Abbas Kiarostami dirige Juliette Binoche dans Copie Conforme
Le dernier film d’Abbas Kiarostami, Copie Conforme, est présenté en compétition à Cannes. Rencontre avec le réalisateur et sa muse française.
Copie Conforme laisse une grande liberté d’interprétation au spectateur. Est-ce une chose importante pour vous?
Abbas Kiarostami : Le spectateur a un rôle essentiel dans la construction d’un film. Ce que nous proposons n’est qu’une oeuvre inachevée. Nous ne détenons aucune vérité.
Le film parle de l’usure du couple. Est-elle inévitable?
Juliette Binoche : Moi je me suis souvent arrêtée avant l’usure, alors je ne peux pas vous répondre…
A.K. : Le problème dans un couple, c’est qu’on ne parvient pas à devenir une belle antiquité. On détruit l’autre, on l’use jusqu’à la corde. Juliette a raison, il faudrait partir avant la destruction finale. Mais j’ai la vanité de croire qu’on peut encore colmater les brèches et restaurer les antiquités.
Juliette, Abbas a écrit le film pour vous. Ce rôle a-t-il été difficile à jouer?

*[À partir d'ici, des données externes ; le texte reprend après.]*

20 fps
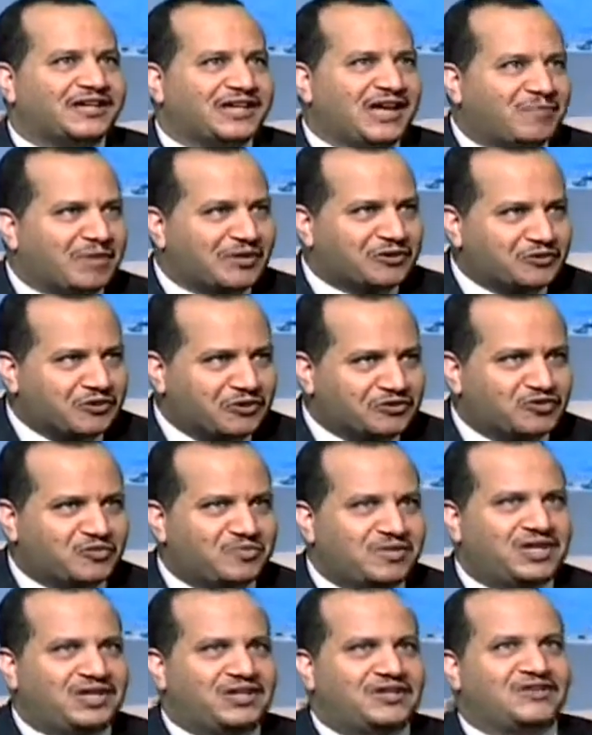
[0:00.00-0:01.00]
you can come and
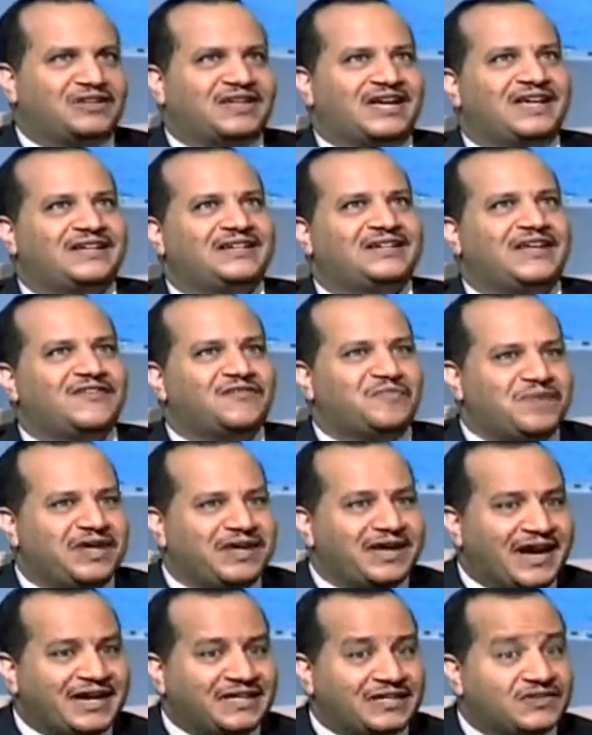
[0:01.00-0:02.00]
talk to me. You can
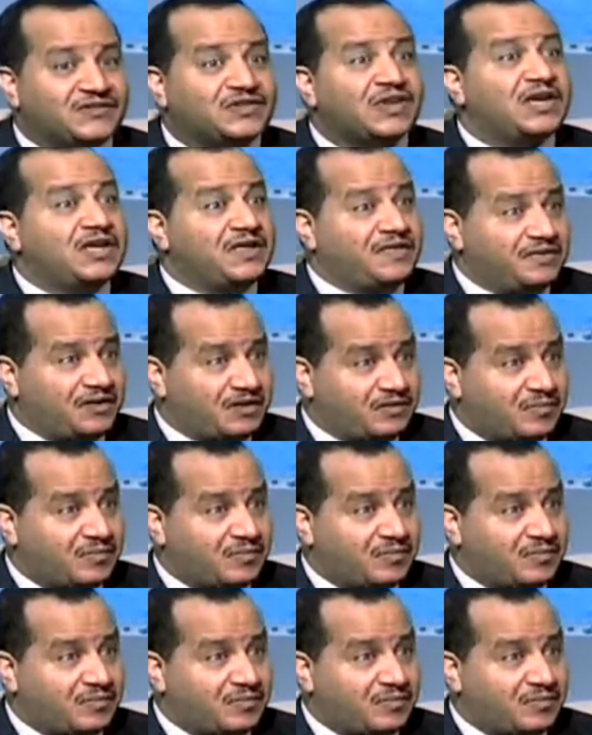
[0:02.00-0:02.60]
give me guidance.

J.B. : Tout personnage est difficile à jouer. Ce film a été comme un saut en parachute. J’ai été l’actrice qu’Abbas a voulu que je sois. Mais avec une liberté totale et la précision d’un grand maître de musique.
Qu’avez-vous appris l’un de l’autre durant cette expérience?
J.B. : Je crois qu’on a continué à s’aimer à travers une forme artistique et à faire vibrer cette intimité qu’on a naturellement. Cette alliance nous a permis de nous oublier pour aller vers ce bébé qui s’appelle un film.
A.K. : C’est le film le plus libre et le plus amoureux que j’ai jamais fait car chacun était impliqué de tout son cÅ“ur.
Pour vous, le cinéma est-il la copie conforme de la vie?
J.B. : Le cinéma, c’est recréer la vie. Mais cette condensation de vie est parfois plus intense que la réalité. C’est ce qu’on appelle de l’art.
A.K. : Je n’ai pas de meilleure réponse à donner.